It's still unclear to me:
Are the 'golden-set' articles full 300_ token articles, or just the short phrases/titles you provide as examples?
If 1000 articles are broken into 180 clusters, each cluster has an average of 5.6 items, with some much more or less, correct? (Are there single-item clusters in the golden-set? Are there 100-item clusters?)
How are the golden-set clusters turned into an accuracy score for a model - is it checking if pairs-of-docs are in the same-cluster, or some other way of iterating over the test items?
How many articles are in the `new_articles` used for learning the clusters?

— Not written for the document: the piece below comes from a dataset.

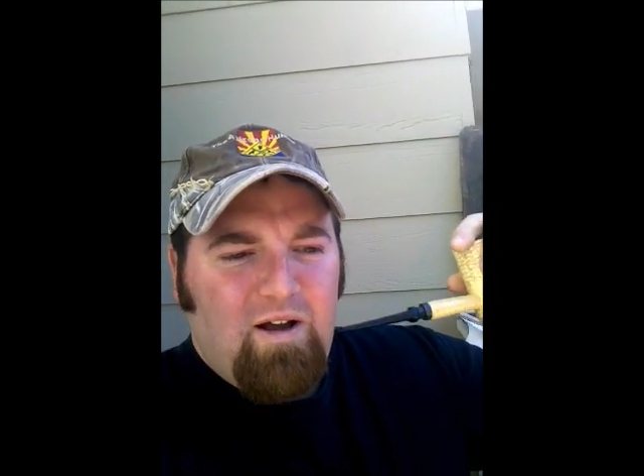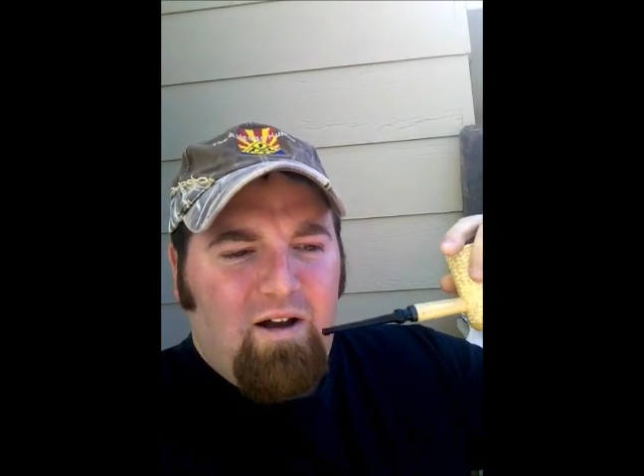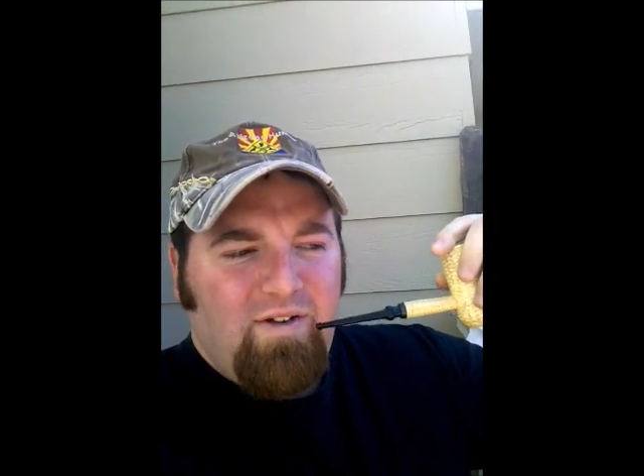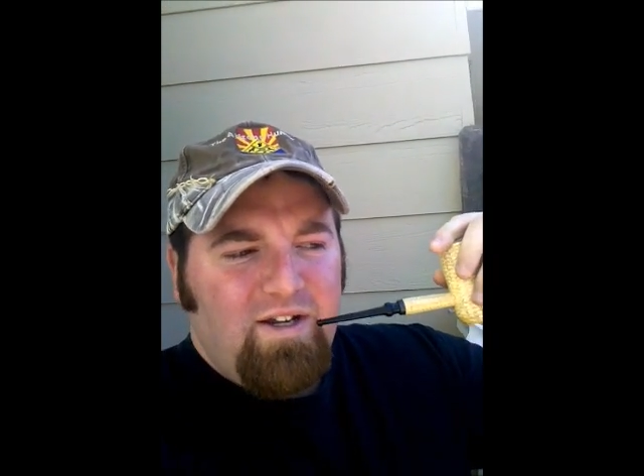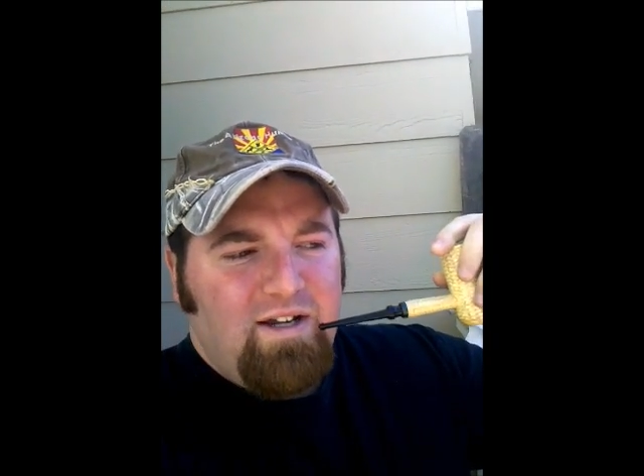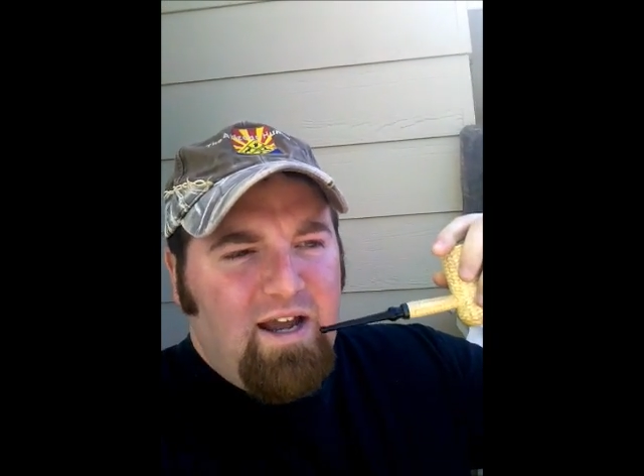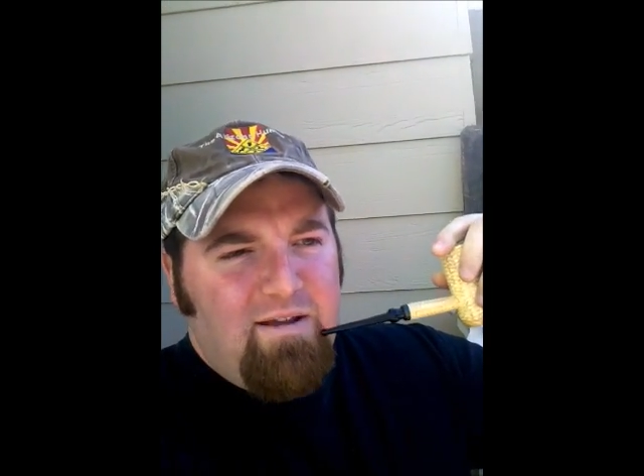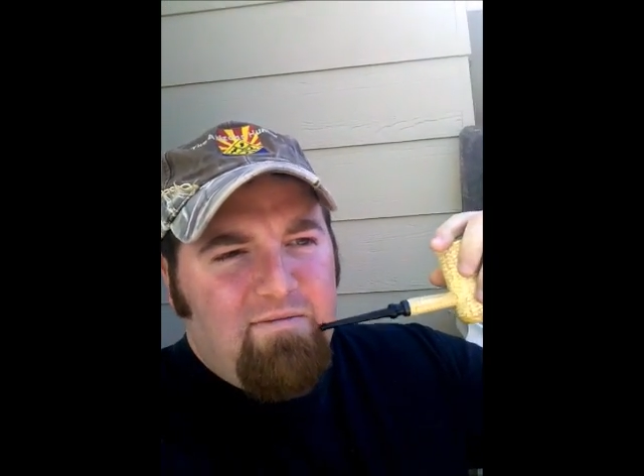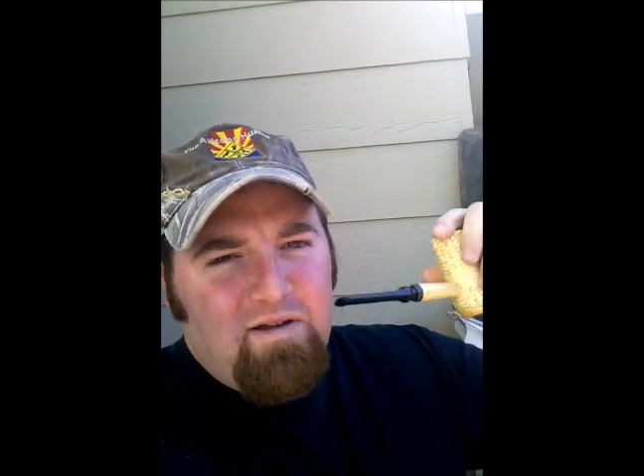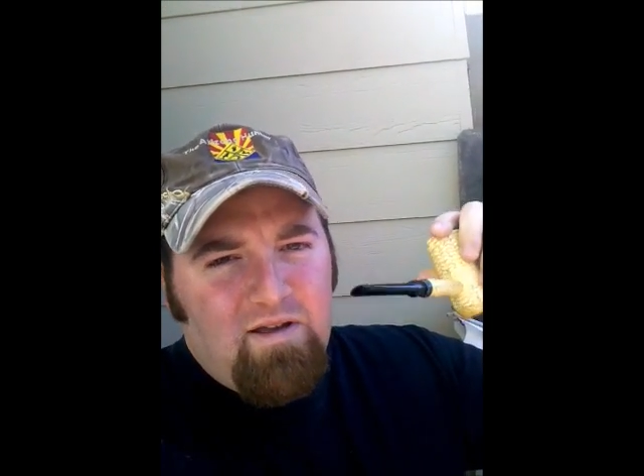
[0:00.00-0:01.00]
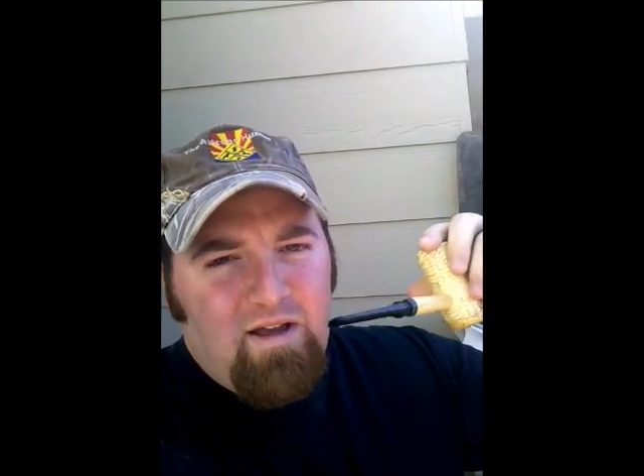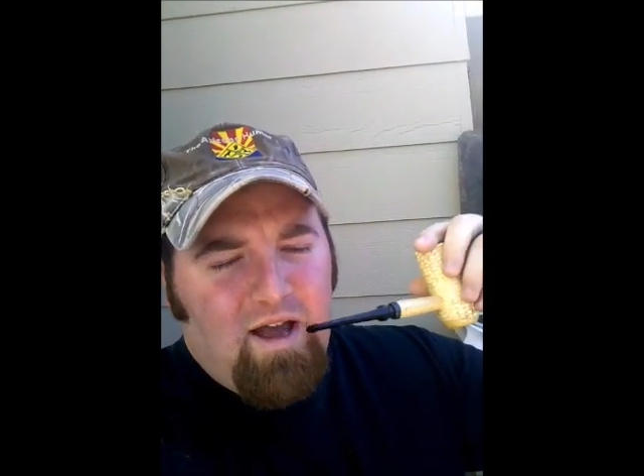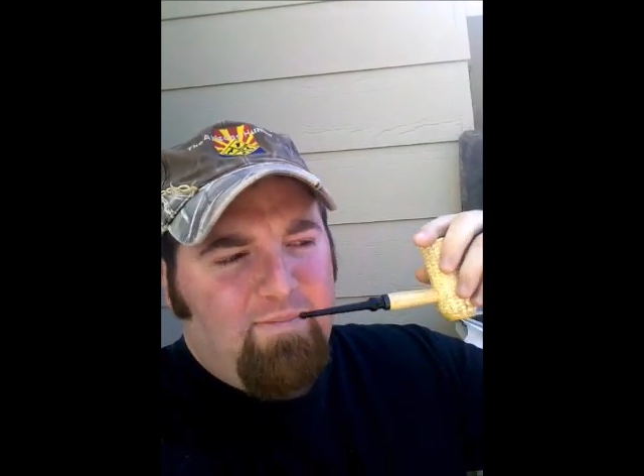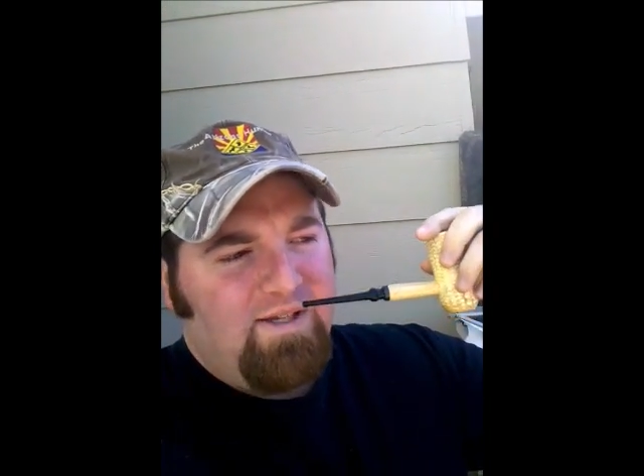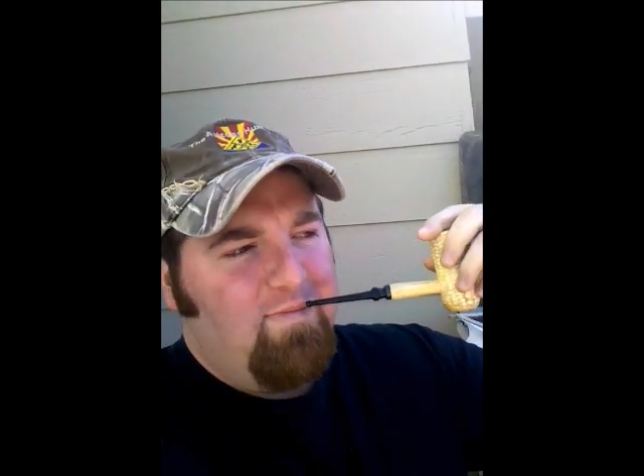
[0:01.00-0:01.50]
you all have a good day.
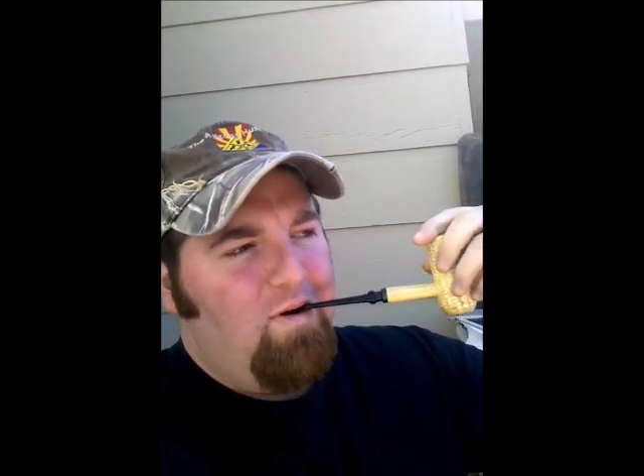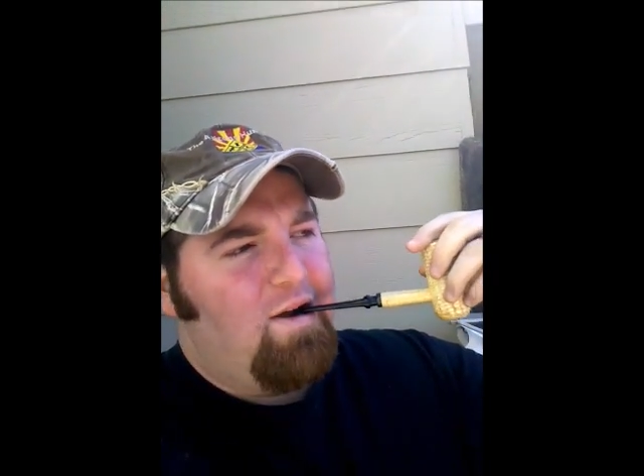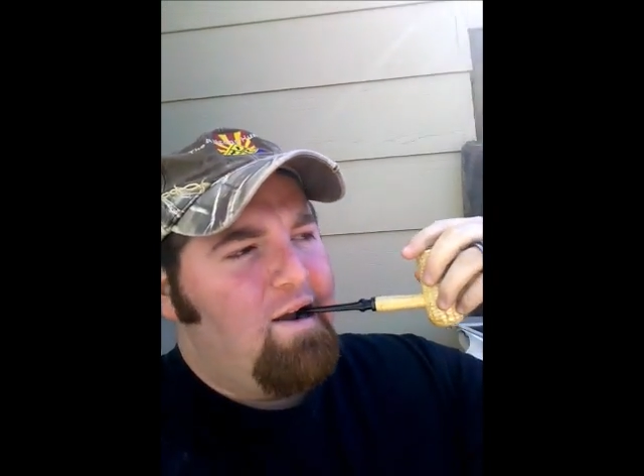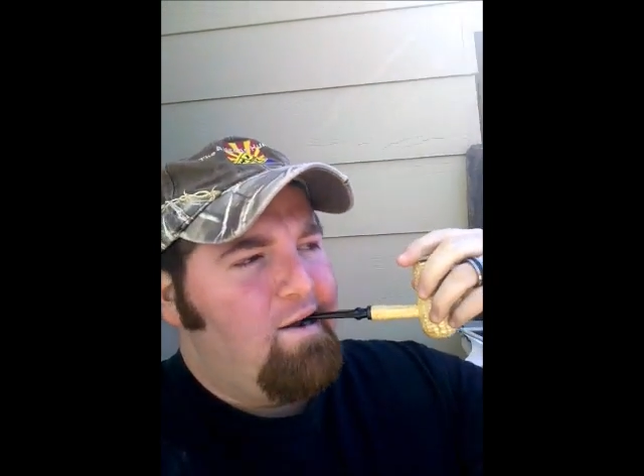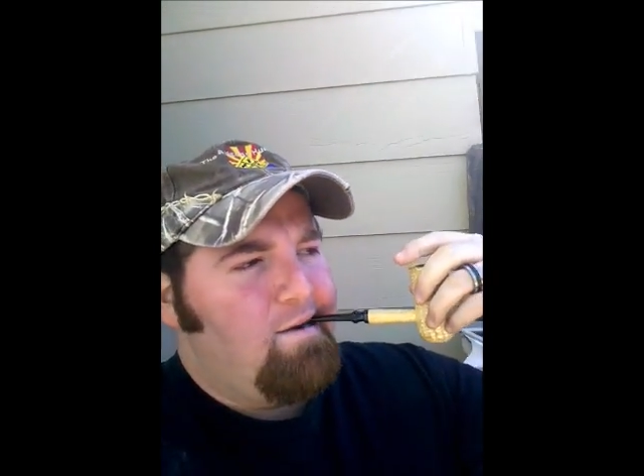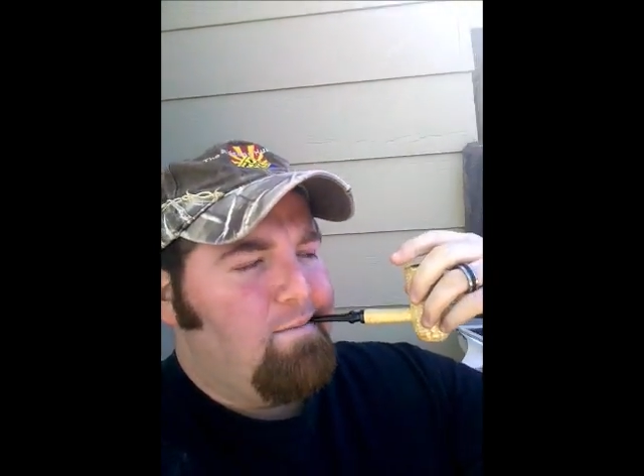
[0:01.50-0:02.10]
Happy smoking.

And, are they representative/randomly-subsetted from the full 790K?
How many dimensions come out of the TruncatedSVD process, and how does that compare to your tested Doc2Vec dimensionalities?
How many clusters come out of the TruncatedSVD process, and how does that compare to the number of clusters learned from your tested Doc2Vec dimensionalities?
If the 'golden-set' that you are optimizing-towards implies exactly 180 categories, perhaps it'd be good to tune the clustering algorithm to give 180 clusters, no matter the earlier vectorization steps?
When you suggest the clusters from (texts)->(Doc2Vec)->HDBSCAN include "totally unrelated news together", that seems odd, because usually the results of Doc2Vec at least deliver the quality that nearest-doc-vectors are (to human eyes) recognizably-similar in topic.
It'd be worth doing a deep-dive on certain article-pairs. For example. pick an anchor article A in the golden-set. Rank all other articles by closeness to this article (in both the Doc2Vec and TruncatedSVD spaces.) At what ranks do the N other articles, that humans put in the same category as A, appear? To the extent any nearest-neighbors weren't in the same golden-set category, do they still appear related by other human=perceptible factors? (Are they a closely-related category, like the "Politics-Domestic" vs "Politics-International" conjecture I made earlier?)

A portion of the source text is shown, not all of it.